### The data ###
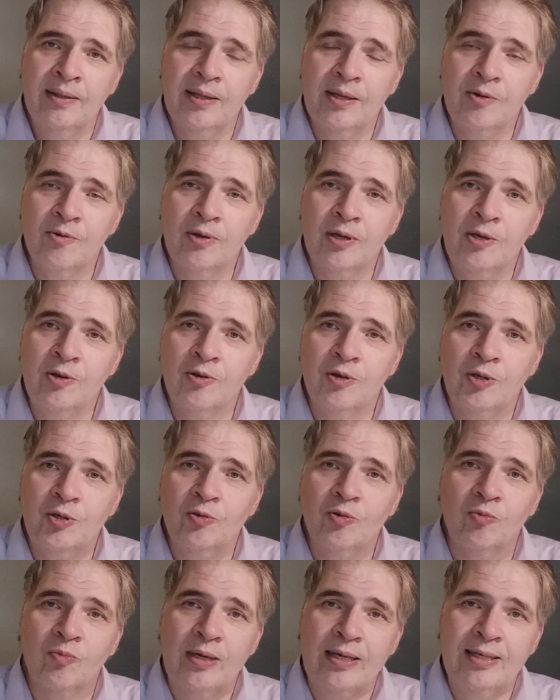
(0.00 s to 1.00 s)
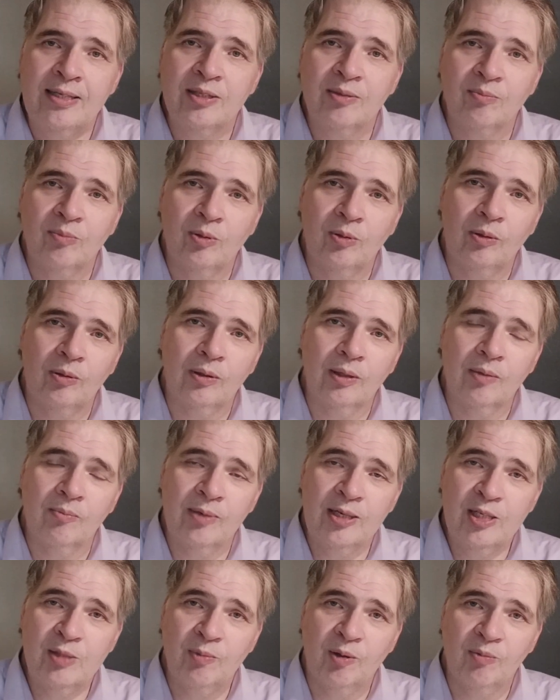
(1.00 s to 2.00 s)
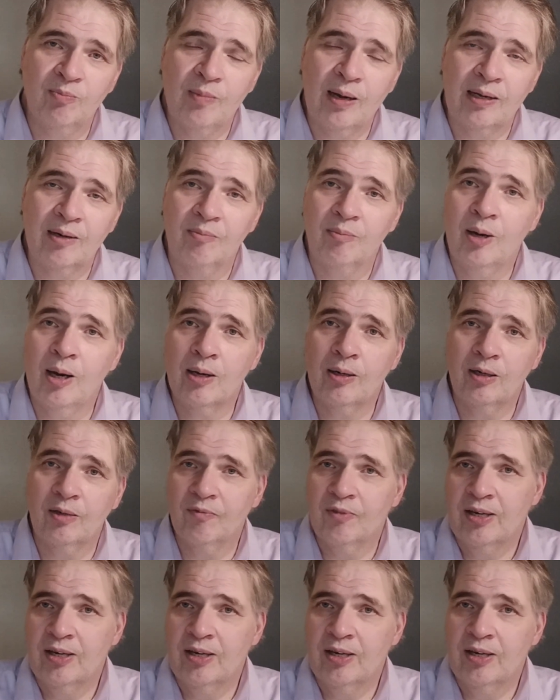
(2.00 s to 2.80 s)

You can do a reasonable amount of model.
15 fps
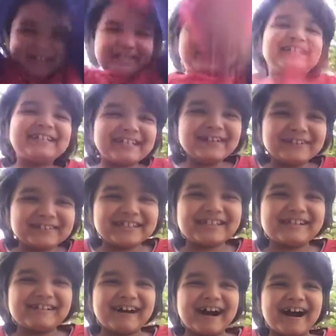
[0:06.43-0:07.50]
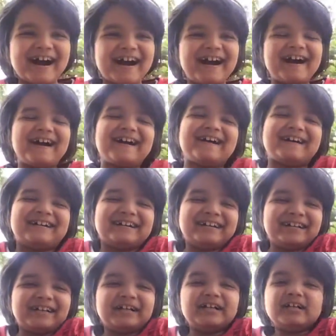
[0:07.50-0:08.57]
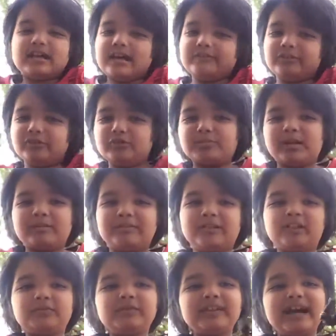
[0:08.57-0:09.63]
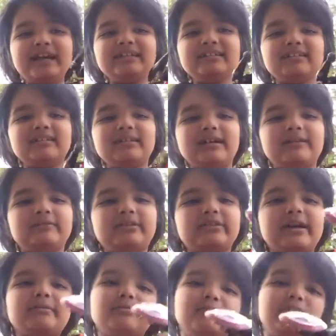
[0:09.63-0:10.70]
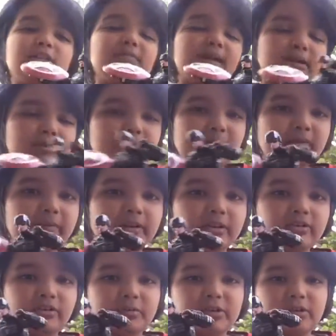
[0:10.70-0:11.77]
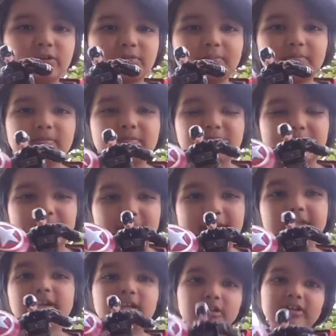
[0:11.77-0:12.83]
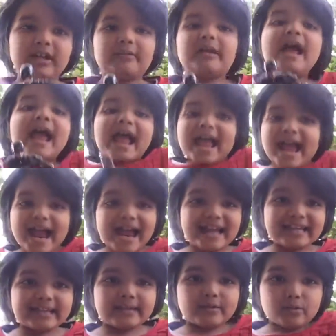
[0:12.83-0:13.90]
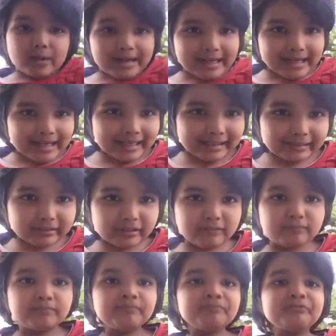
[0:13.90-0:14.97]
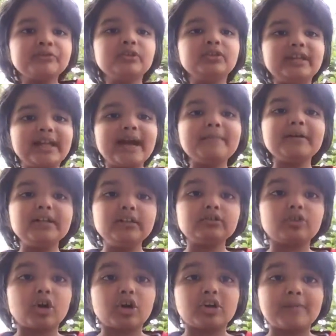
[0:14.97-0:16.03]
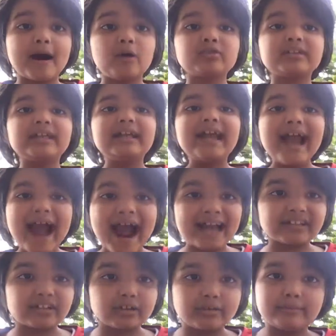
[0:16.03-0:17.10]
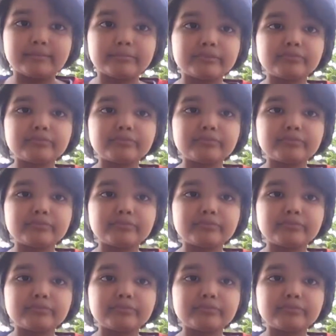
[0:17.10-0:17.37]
Dhyutidhara! I've just Spider-Man outfit and I've just Captain America, by the way, my favorite superhero is Spider-Man, not Captain. Anyways, today I'm gonna talk about atoms.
###
Problem to work on:
Output the records above exactly, omitting the pictures.

Answer to the problem:
(0.00 s to 1.00 s)
(1.00 s to 2.00 s)
(2.00 s to 2.80 s)

You can do a reasonable amount of model.
15 fps
[0:06.43-0:07.50]
[0:07.50-0:08.57]
[0:08.57-0:09.63]
[0:09.63-0:10.70]
[0:10.70-0:11.77]
[0:11.77-0:12.83]
[0:12.83-0:13.90]
[0:13.90-0:14.97]
[0:14.97-0:16.03]
[0:16.03-0:17.10]
[0:17.10-0:17.37]
Dhyutidhara! I've just Spider-Man outfit and I've just Captain America, by the way, my favorite superhero is Spider-Man, not Captain. Anyways, today I'm gonna talk about atoms.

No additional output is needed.